スクリューロック方式は締める面倒さだけでなく、時々締まりすぎて動かなくなったり、ロックシステムが故障して固定できなくなったりと、何だかんだで不安定なところが評価としてはマイナス。唯一メリットと言えそうなのはポール全体的に凸凹がないため収納がしやすいという点ですが、これも最近のロックシステムのコンパクト化により気分の問題になってきているのが現実です。
収納性
ポールの収納性とは、ポールの連結方式とほぼイコールといっていいでしょう。その観点からすると、圧倒的に有利なのがSINANO フォールダーFREE 125、LEKI マイクロバリオ カーボンAS、Black Diamond ディスタンスカーボンFLZの3モデル。これらはどれも収納サイズが40cm以下で、安心してバックパックのなかに収納できます。特にSINANO フォールダーFREE 125は36cmと、ここまでコンパクトに収納できるポールは世界中見回してもなかなか見当たりません。
ただこの収納性に関しては1点だけ注意することがありました。折りたたみ式のポールはバックパックのメインコンパートメントや側面に収納するにはありがたいものの、バックパック前面に付いているようなポールアタッチメントや、オスプレーなどのパックに付属している行動中のポールアタッチメントなどには、そのコンパクトさが仇となって取り付けられない(あるいは取り付けにくい)という事態が発生します。この辺、そろそろバックパックメーカーには対応してほしいものですが、現状では注意が必要です。
耐久性
ポールの耐久性というとどうしてもシャフトの素材に目が行きがちです。ただ一般的にアルミは曲がりやすいが折れにいというクセがあったり、カーボンは折れやすいが曲がりにくいといった特徴があるものの、素材としてどちらの方が強いという単純な比較はできないのが実際です。このためここでは素材による強度の違いは細かく評価せず、主にシャフトの太さ(重量)・連結の構造、各パーツの壊れやすさ等といったアイテム全体の耐久性を比較しています。

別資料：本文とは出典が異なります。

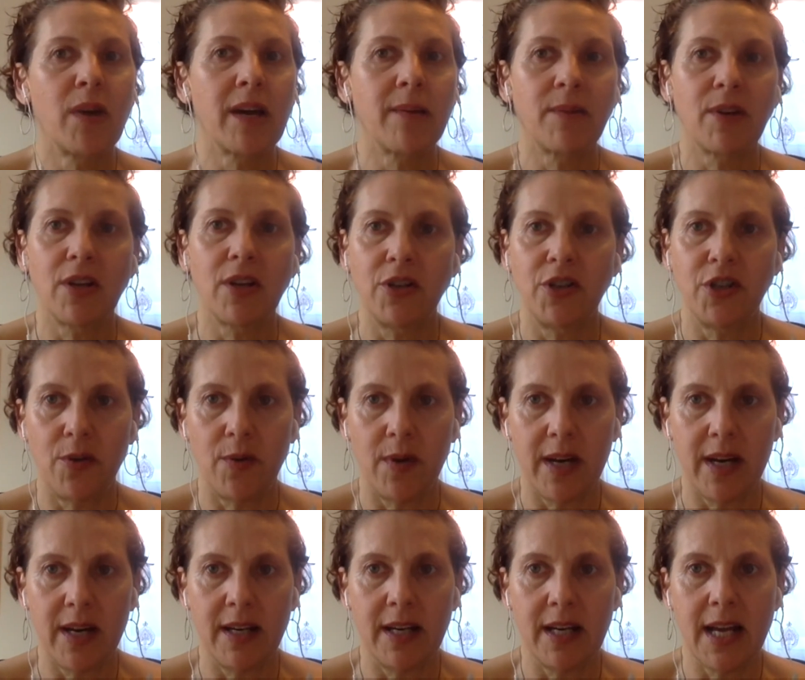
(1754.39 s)
I'm going to do
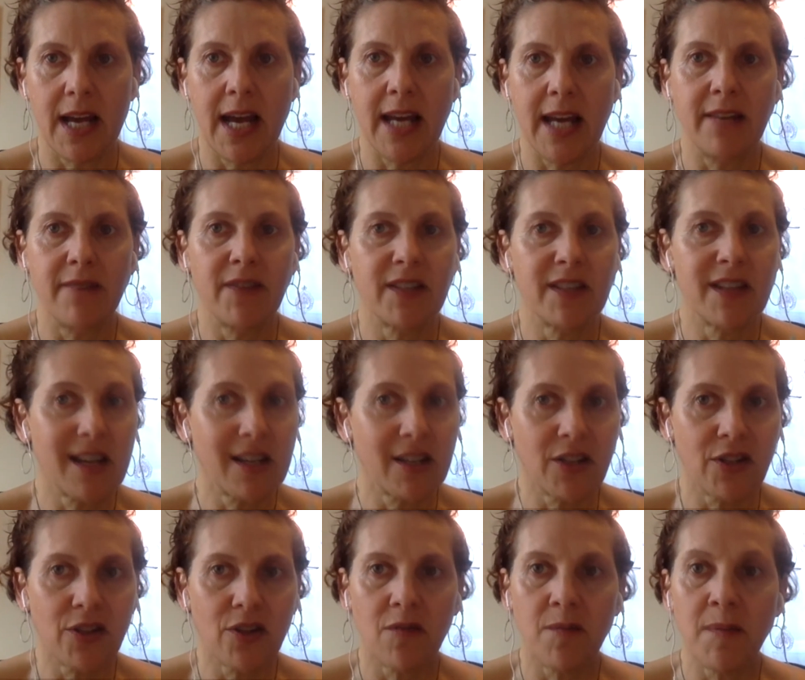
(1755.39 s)
it. And if it's not going to
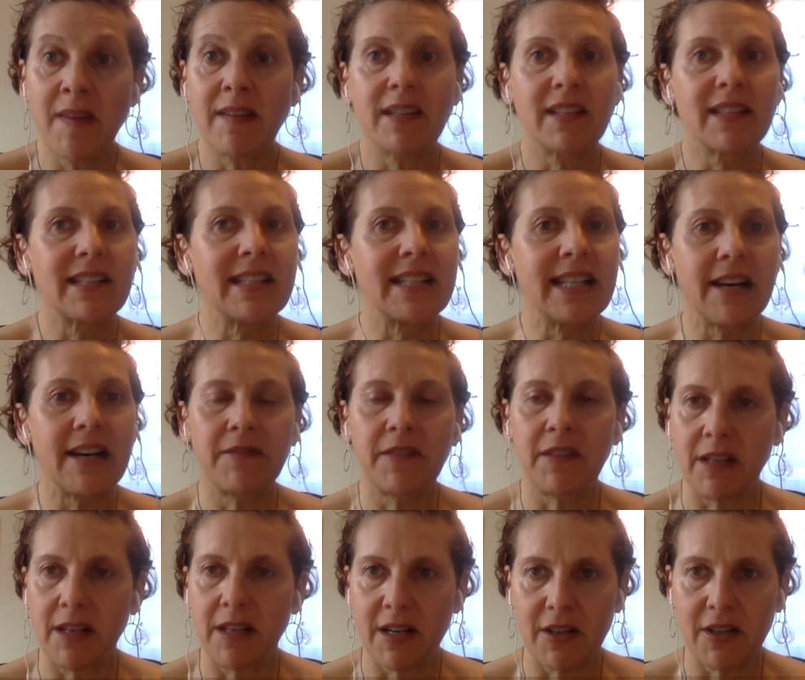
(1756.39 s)
serve me, then it's
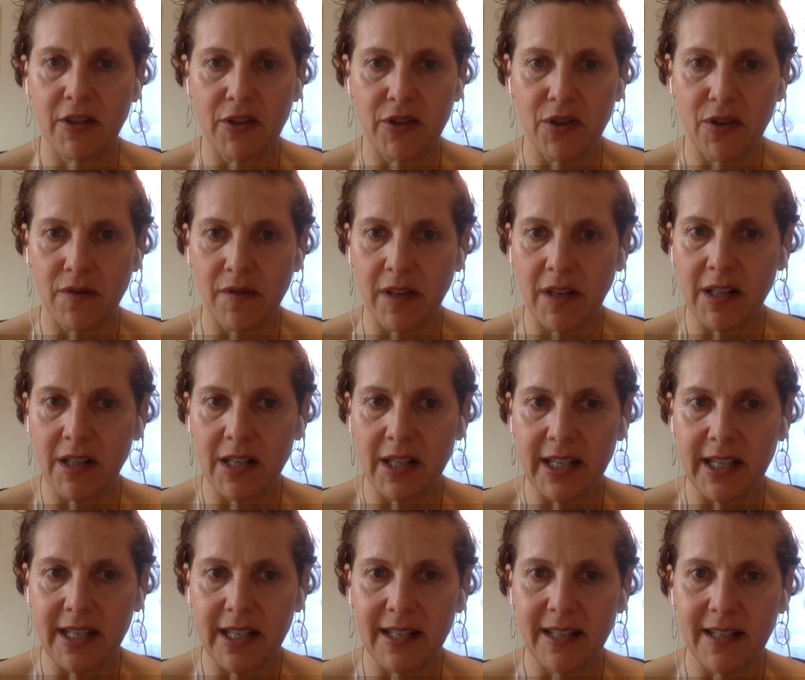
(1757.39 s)
definitely not going to serve the client.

比較の結果、KOMPERDELL エクスプローラー コンパクト パワーロックは他のポールに比べてシャフト径も太く、各パーツの作りも丈夫です。その分、あまり気の利いたパーツがなく至ってベーシックな作りではあります。その他Black Diamond アルパインカーボンコルクは同じく太いシャフト径とグリップにはコルクを使うなど、全体的にトップクラスの高い耐久性を持っていることが分かりました。ただその分、相対的に軽量なカーボンにもかかわらず約500gというカーボンの良さが消えてしまうほどの重量ではあるのですが。
汎用性
トレッキングポールはその重量や構造だけでなく、オプションパーツを装着(付け替え)することによって幅広いアクティビティ・季節・地形に対応することができ、その選択肢の多さを評価するのがこの項目です。具体的にはサイズ調節の有無、雪面用バスケットオプションの有無、舗装路・木道用の滑り止め付キャップの有無、急斜面用の延長グリップの有無など。

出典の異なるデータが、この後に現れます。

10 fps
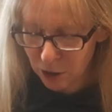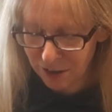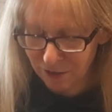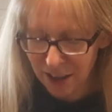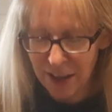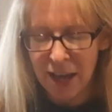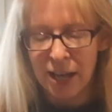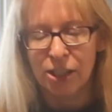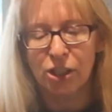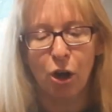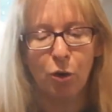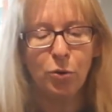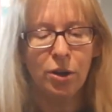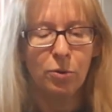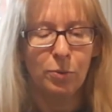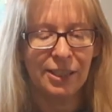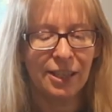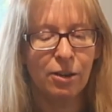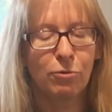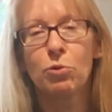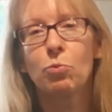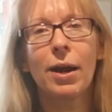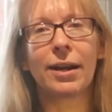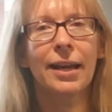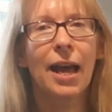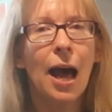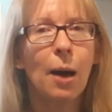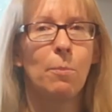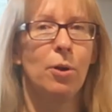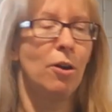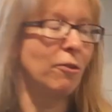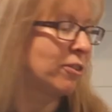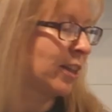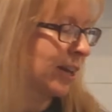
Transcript: whatever. So we start off with 1 cup of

これらの豊富なオプションを備え、オールシーズン、幅広い体型、幅広い地形で使えるモデルはLEKI マイクロバリオ カーボンAS、Black Diamond アルパインカーボンコルク、SINANO フォールダーFREE 125の3モデルでした。これらはいずれも価格的に上位のモデルです。一方最も低価格のKOMPERDELL ワイルドランブラーにはサイズ調節と雪用バスケットのオプション以外はないため、一般的なコース以外では多少の使いにくさを感じるかもしれません。このことからも高級なモデルほどさまざまなオプションを備え、オールラウンドに使いやすいということが分かります。
まとめ
総合評価だけで判断すると、どうやらトレッキングポールに関してはかなりの程度で安かろう悪かろう、つまり価格と順位が概ね比例するということがテストを通してあらためて分かりました。アイテムの性質上、デザイン性などでの差異が出ないためどうしても機能(性能)と価格がダイレクトに結びつきやすいようです。
とはいえやはり自分の重視したい目的が決まっているのであれば、それに合わせて細かく使い分けるのがベスト。3シーズンのハイキングにはディスタンスカーボンFLZ、ランにはHelinox FL120、本格登山にはマイクロバリオ カーボンAS、雪山にはアルパインカーボンコルクなど、高価格モデルであっても特徴に合わせて最適な一本を選んでみてください。一方中価格帯のモデル同士であっても、グリップの種類や耐久性、使いやすさ等で、メーカーによる得意不得意があることも分かりました。快適さならLEKIやKOMPERDELL、重量ならHelinox、ロック機構ならLEKI、耐久性ならKOMPERDELL、コスパならモンベルなど、これらの傾向は自分の好みに合うモデルを選ぶ際の参考になるはずです。
なお今回テストは良くも悪くもトレッキングポールの王道モデルが中心。今回テストに含められなかったモデルのなかにもより優れた(尖った)モデルがたくさんあることは事実です。それらについても今後レビューなどで取り上げていきたいと思いますが、みなさんでもぜひ同じような視点で眺めてみると、自分に適したモデルかどうか判断する助けになると思いますので、ぜひ参考にしてみてください。